## INSTRUCTIONS FOR THE TASK
Write each line below back out exactly, omitting its pictures.

>>>

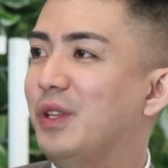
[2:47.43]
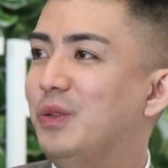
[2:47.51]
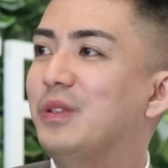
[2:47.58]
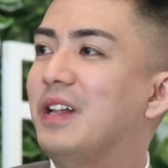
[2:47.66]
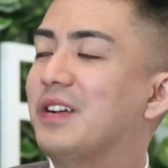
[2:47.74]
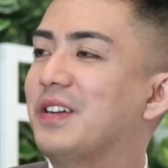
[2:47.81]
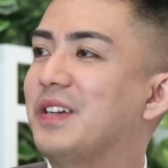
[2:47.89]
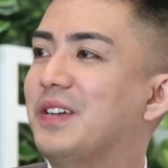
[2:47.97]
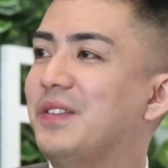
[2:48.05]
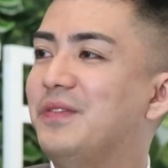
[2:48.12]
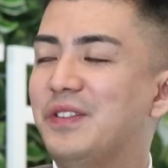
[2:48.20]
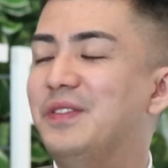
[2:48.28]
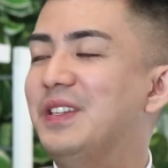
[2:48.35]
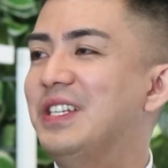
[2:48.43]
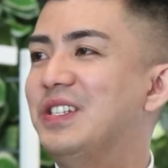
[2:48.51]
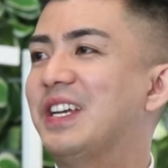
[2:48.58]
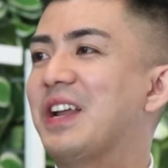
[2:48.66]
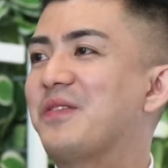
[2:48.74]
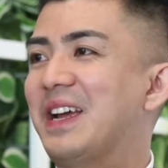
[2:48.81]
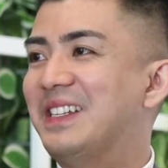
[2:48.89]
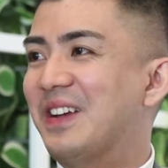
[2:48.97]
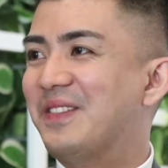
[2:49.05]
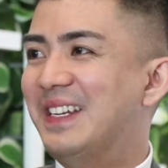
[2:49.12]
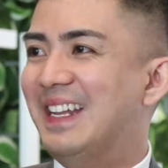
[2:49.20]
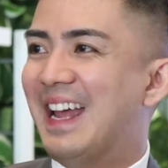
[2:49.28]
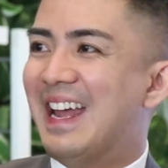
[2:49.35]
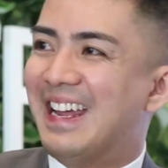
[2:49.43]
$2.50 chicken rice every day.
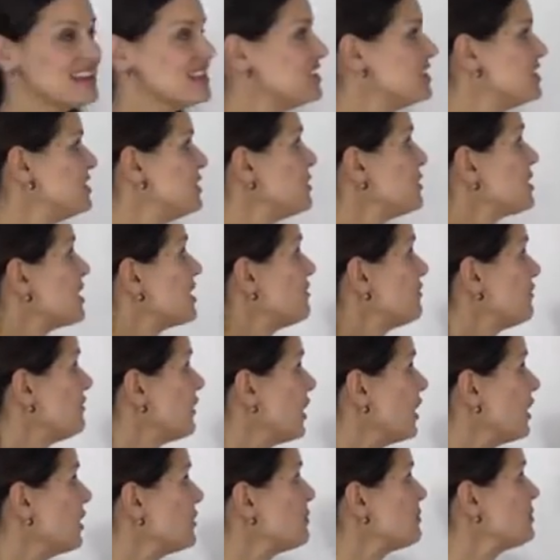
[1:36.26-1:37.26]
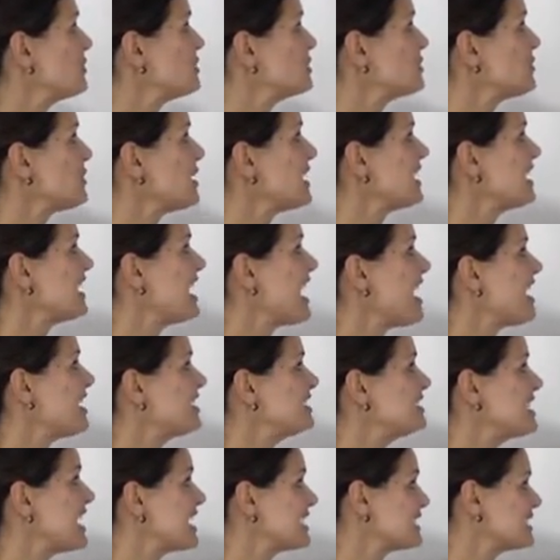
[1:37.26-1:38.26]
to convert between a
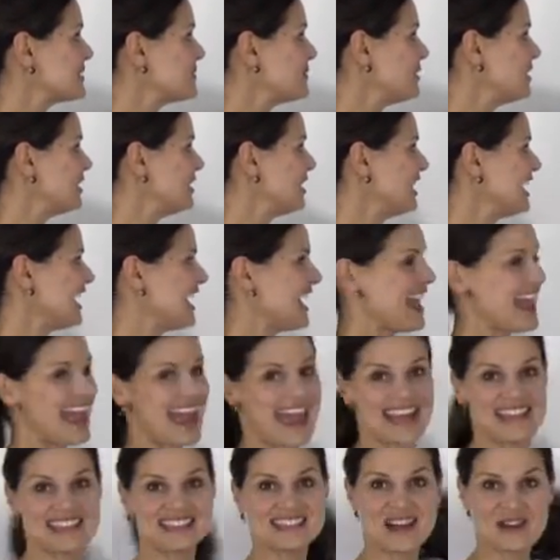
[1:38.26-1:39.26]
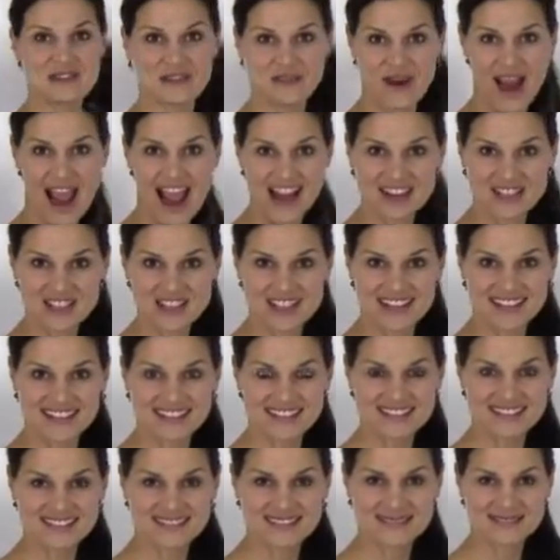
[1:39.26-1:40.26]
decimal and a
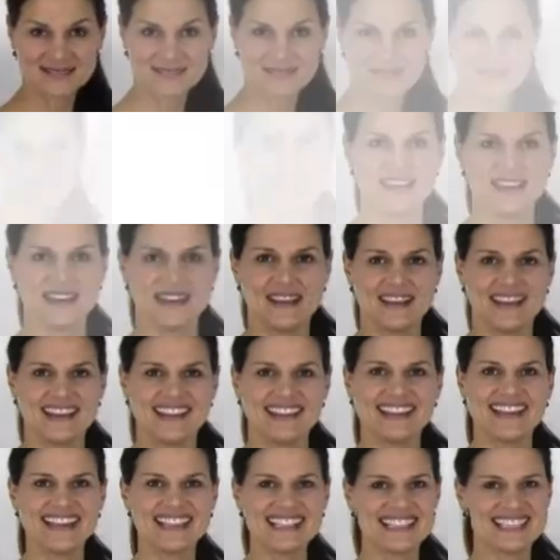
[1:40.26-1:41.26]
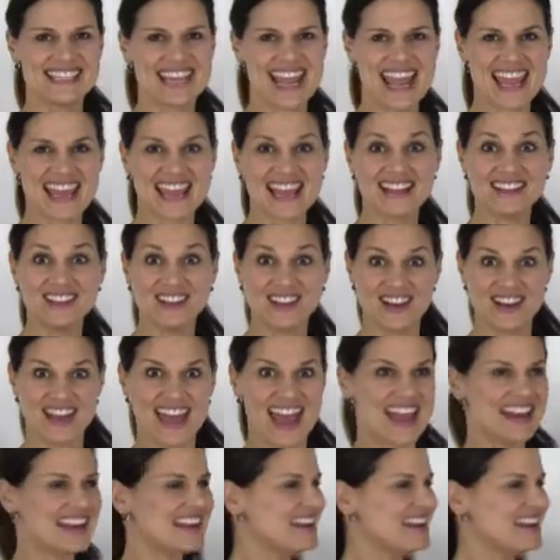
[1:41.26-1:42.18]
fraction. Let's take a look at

<<<

## TASK SOLUTION
[2:47.43]
[2:47.51]
[2:47.58]
[2:47.66]
[2:47.74]
[2:47.81]
[2:47.89]
[2:47.97]
[2:48.05]
[2:48.12]
[2:48.20]
[2:48.28]
[2:48.35]
[2:48.43]
[2:48.51]
[2:48.58]
[2:48.66]
[2:48.74]
[2:48.81]
[2:48.89]
[2:48.97]
[2:49.05]
[2:49.12]
[2:49.20]
[2:49.28]
[2:49.35]
[2:49.43]
$2.50 chicken rice every day.
[1:36.26-1:37.26]
[1:37.26-1:38.26]
to convert between a
[1:38.26-1:39.26]
[1:39.26-1:40.26]
decimal and a
[1:40.26-1:41.26]
[1:41.26-1:42.18]
fraction. Let's take a look at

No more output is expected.